【Emile Zola】Le Ventre de Paris II (4 )
Cependant, les années passaient. Florent, qui avait hérité des
dévouements de sa mère, gardait Quenu au logis comme une grande fille
paresseuse. Il lui évitait jusqu’aux menus soins de l’intérieur ; c’était lui
qui allait chercher les provisions, qui faisait le ménage et la cuisine. Cela,
disait-il, le tirait de ses mauvaises pensées. Il était sombre d’ordinaire, se
croyait méchant. Le soir, quand il rentrait, crotté, la tête basse de la haine
des enfants des autres, il était tout attendri par l’embrassade de ce gros et
grand garçon, qu’il trouvait en train de jouer à la toupie, sur le carreau
de la chambre.
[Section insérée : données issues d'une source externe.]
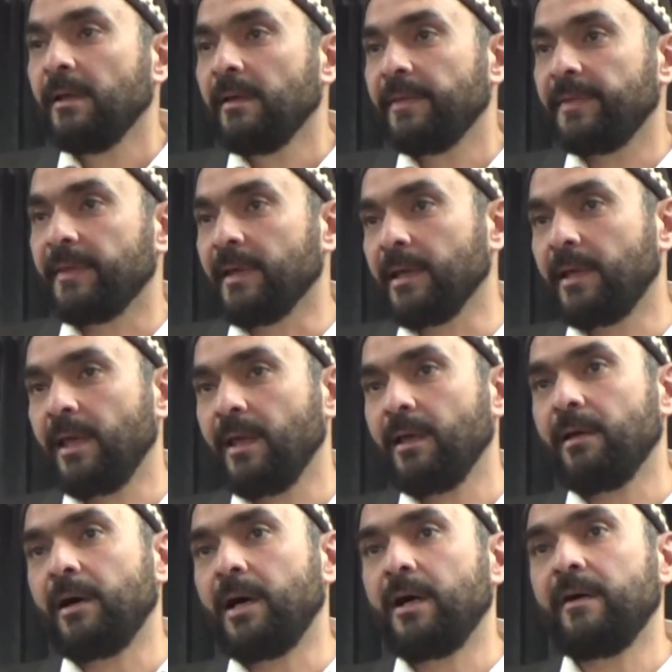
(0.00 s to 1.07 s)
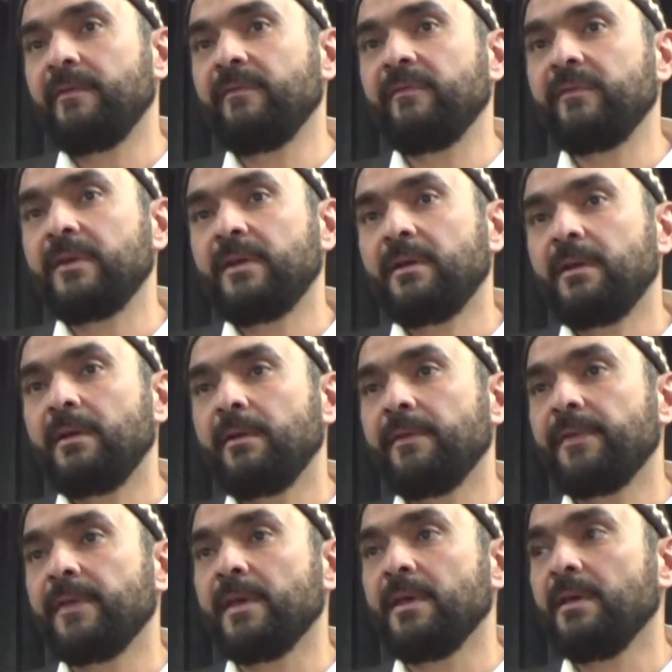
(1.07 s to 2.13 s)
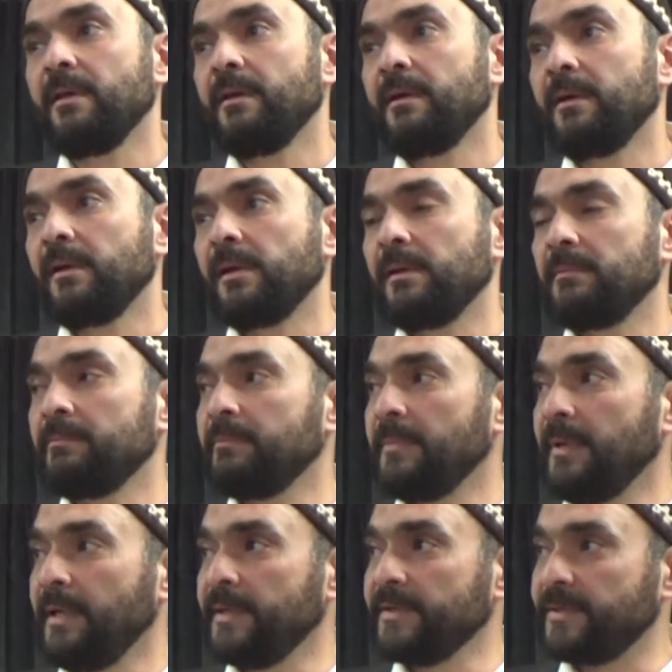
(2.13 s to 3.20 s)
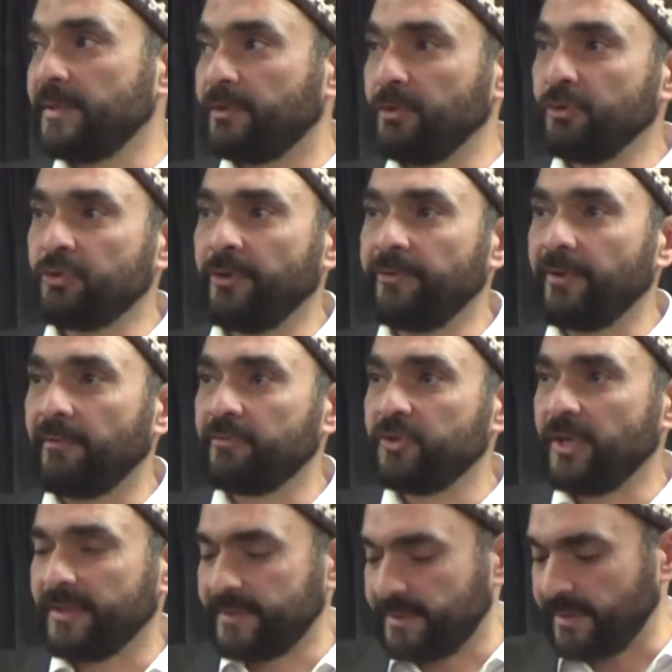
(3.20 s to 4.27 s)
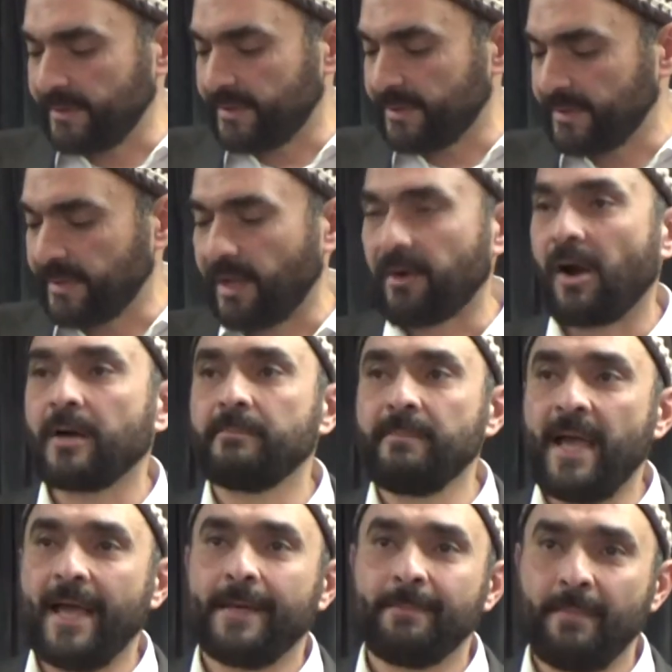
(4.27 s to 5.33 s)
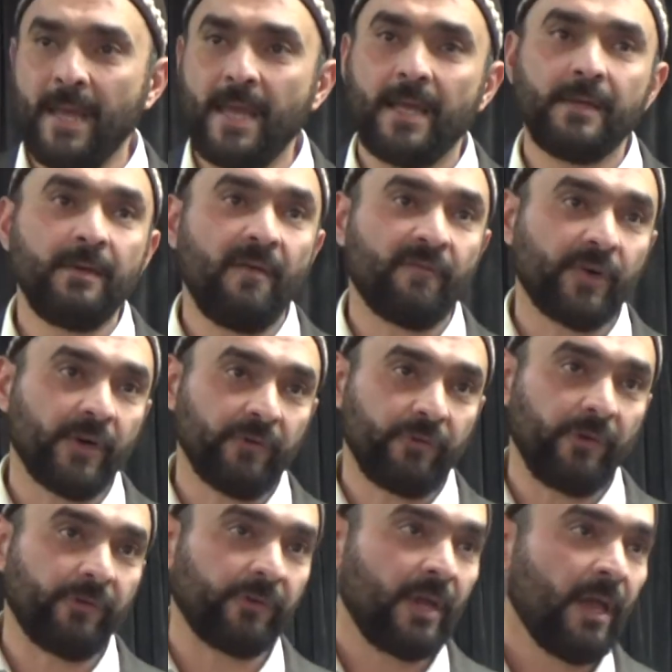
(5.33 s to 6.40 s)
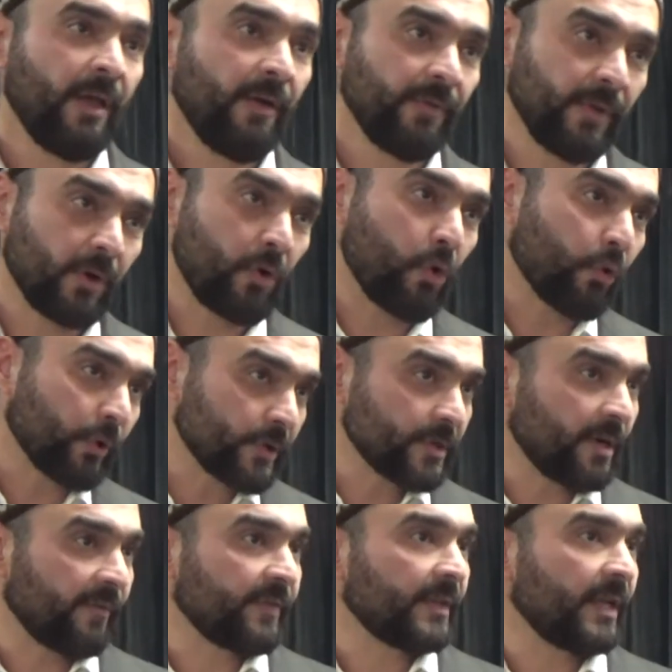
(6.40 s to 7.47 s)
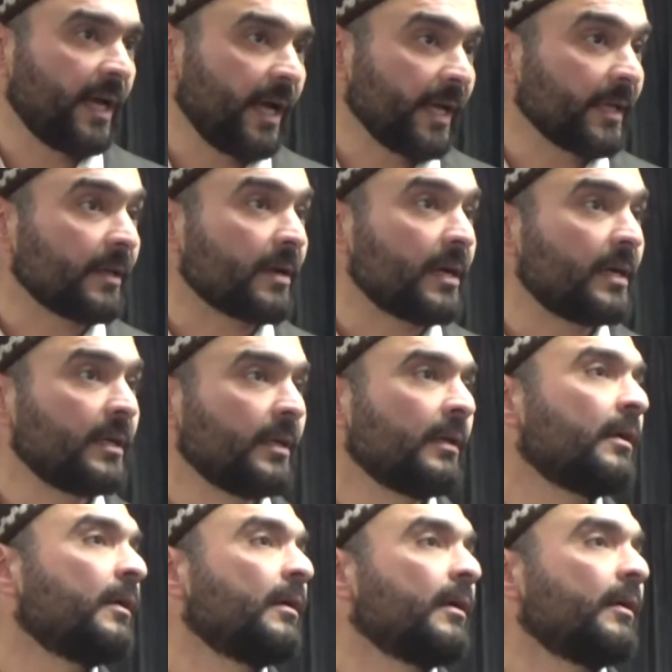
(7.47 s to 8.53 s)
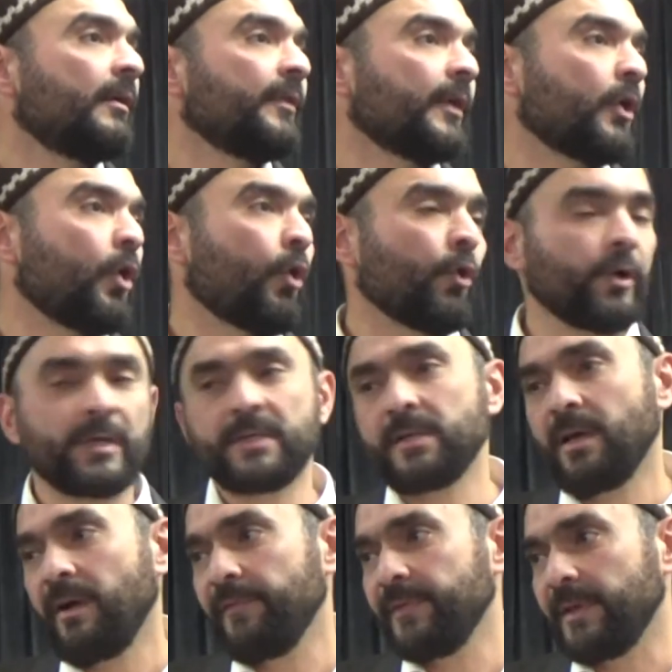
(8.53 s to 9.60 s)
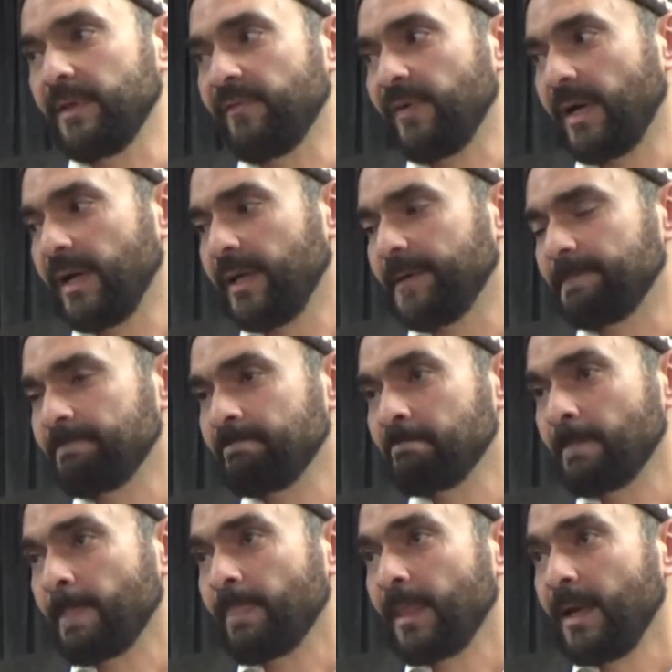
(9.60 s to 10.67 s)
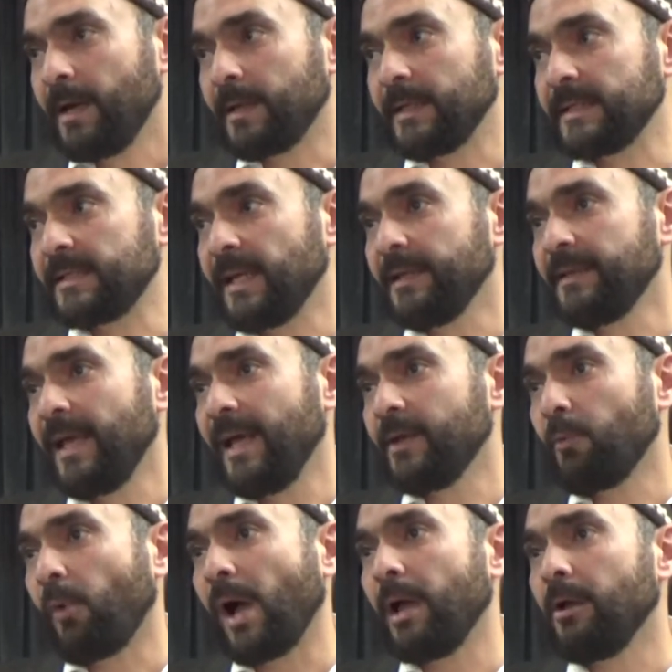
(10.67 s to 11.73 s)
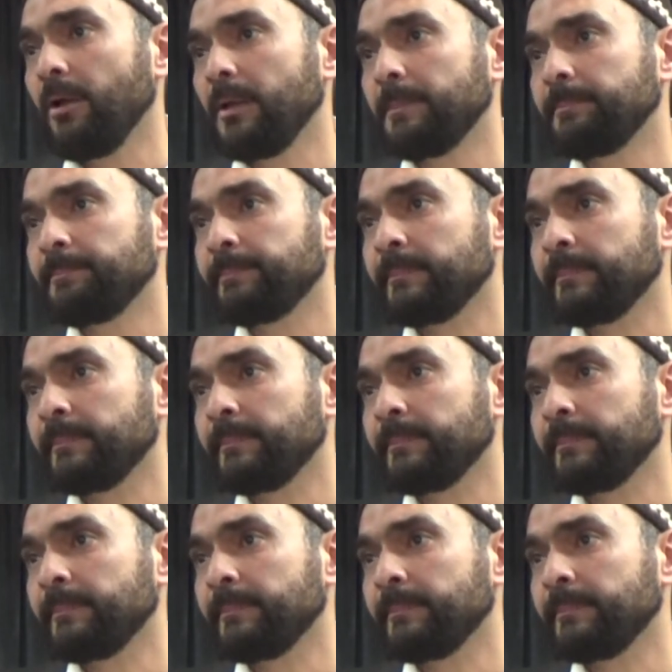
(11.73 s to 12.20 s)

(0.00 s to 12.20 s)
thinking of the institutions of justice that are man-made versus the court of the Akhira, the court of the divine. And I said that while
Quenu riait de sa maladresse à faire les omelettes et de
la façon sérieuse dont il mettait le pot-au-feu. La lampe éteinte, Florent
redevenait triste, parfois, dans son lit. Il songeait à reprendre ses études
de droit, il s’ingéniait pour disposer son temps de façon à suivre les cours
de la Faculté. Il y parvint, fut parfaitement heureux. Mais une petite fièvre
qui le retint huit jours à la maison, creusa un tel trou dans leur budget et
l’inquiéta à un tel point, qu’il abandonna toute idée de terminer ses études.
Son enfant grandissait. Il entra comme professeur dans une pension de la
rue de l’Estrapade, aux appointements de dix-huit cents francs. C’était une
fortune. Avec de l’économie, il allait mettre de l’argent de côté pour établir
Quenu. À dix-huit ans, il le traitait encore en demoiselle qu’il faut doter.